The abilities of liquid chromatography-particle beam/hollow cathode-optical emission spectrometry (LC-PB/HC-OES) and liquid chromatography-inductively coupled plasma-optical emission spectroscopy (LC-ICP-OES) techniques are demonstrated for the quantitative determination of free iron and bound iron in metalloproteins. Separations were performed in the size exclusion and reversed-phase chromatographic modes. Myoglobin, holo-transferrin and iron(II) chloride were separated by size exclusion chromatography and the eluent species were detected by both PB/HC-OES and ICP-OES through the Fe I 259.9 nm and S I 180.7 nm optical emission. Sulfur optical emission was monitored as means of protein identification through the Fe/S empirical formula differences, with the absence of S emission used to identify the "free'' Fe.
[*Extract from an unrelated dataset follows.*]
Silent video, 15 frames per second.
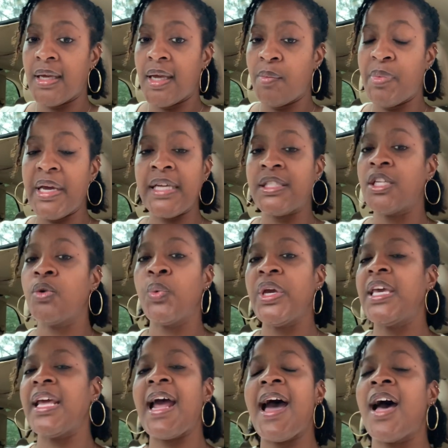But until we
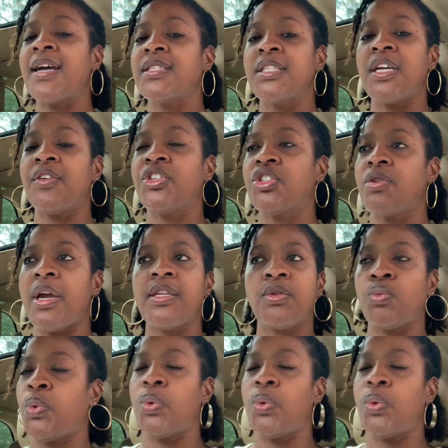get ourselves straight,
Both techniques demonstrated detection limits for triplicate injections on the nanogram level for iron (0.9 ng mL(-1) ICP-OES and 41.9 ng mL(-1) PB/HC-OES) over the concentration range of 0.1 ng mL(-1)-100 mg mL(-1) for iron and iron metalloproteins. The corresponding values for sulfur in the proteins were more similar for the two techniques, being of the order of 20 ng mL(-1). The SEC retention times and peak shapes of the three analyte peaks for both techniques are similar to those determined by UV absorbance at 220 nm (Fe-containing metalloproteins) and conductivity (inorganic iron), demonstrating the ability of both techniques to preserve the integrity of the separation. While the LODs in "bulk'' sampling were lower with ICP-OES, the signal-to-noise values were comparable for both techniques when sampling chromatographic eluents in real-time. In addition, a reversed-phase separation of the same analyte mixture was carried out with Fe I 259.9 nm and S I 180.7 nm optical emission detection by the PB/HC-OES, demonstrating the compatibility of the PB/HC-OES with a wide range of solvent polarities, its ability to detect non-metals and act as a protein specific detector for liquid chromatography of proteins.